Bernat Burriel-Carranza

Interestingly, even the salamanders that lacked these bright spots produced glowing goo—every secretion the team collected, including those from the German subspecies of fire salamander, exhibited fluorescence. The secretions continued to shine under the UV light for at least 24 hours.

This glowing ooze led the team to hypothesize that the salamander’s fluorescence was linked to the glands that produce the secretions. The team dissected two fire salamander specimens that were pickled in a museum collection. They then analyzed slices of the salamander tissue under a microscope. The team found fluorescent compounds in the salamander’s glands as well as its bloodstream, providing evidence these glowing compounds are transported throughout the amphibian’s entire body.

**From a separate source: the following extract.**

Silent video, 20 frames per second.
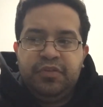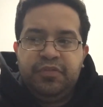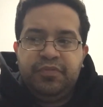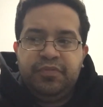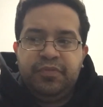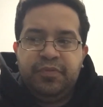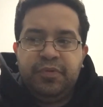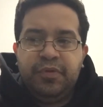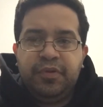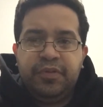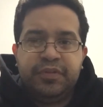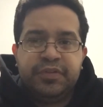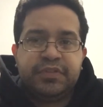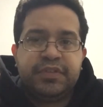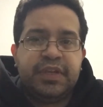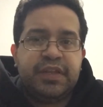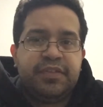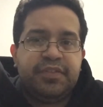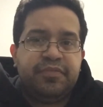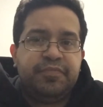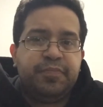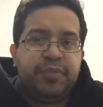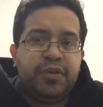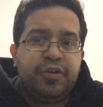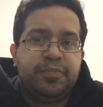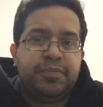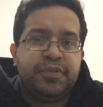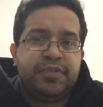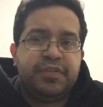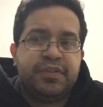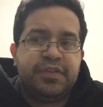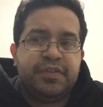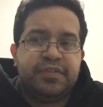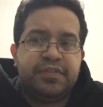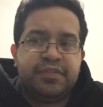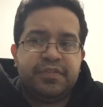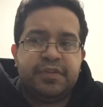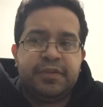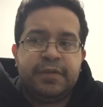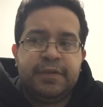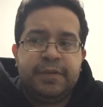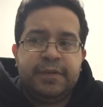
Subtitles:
for all intensive purposes,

According to Burriel-Carranza, a similar setup is seen in only a couple other amphibians. Some treefrogs produce and circulate fluorescent compounds through their lymphatic systems, which light the frogs’ translucent bodies like lanterns. And some woodland salamanders in the group Plethodon exhibit similar speckles, although these are produced by different glands than those in fire salamanders.

A sparkling sign

The team suspects that fire salamanders’ fluorescence serves an ecological purpose. Burriel-Carranza notes that other amphibians, and potential predators, can see the wavelengths emitted by these bright spots. As a result, the salamander’s glowing secretions could serve as a flashing warning to predators that these amphibians are toxic.

The team also hypothesizes that biofluorescence may also help male salamanders, which are covered in more yellow splotches than their darker female counterparts, stand out during mating season. Males are not afraid to flash their lights—these salamanders often raise up to display their chests and throats, where fluorescence is most intense. Like a neon sign, this fluorescent display “should be visible to other salamanders and highlights them in the dark forest floor,” Burriel-Carranza says.

The fire salamander’s fluorescence should also attract other scientists to examine the fluorescence of even well-known species, says Courtney Whitcher, an independent researcher who studies biofluorescence in treefrogs but was not part of the study. “Discoveries are inherently a product of what we look for,” Whitcher says. “Increased documentation of biofluorescence in amphibians will drive scientists to begin testing and documenting this trait more often.”

Like Burriel-Carranza, other biologists would be wise to have a UV flashlight handy when they go looking for amphibians.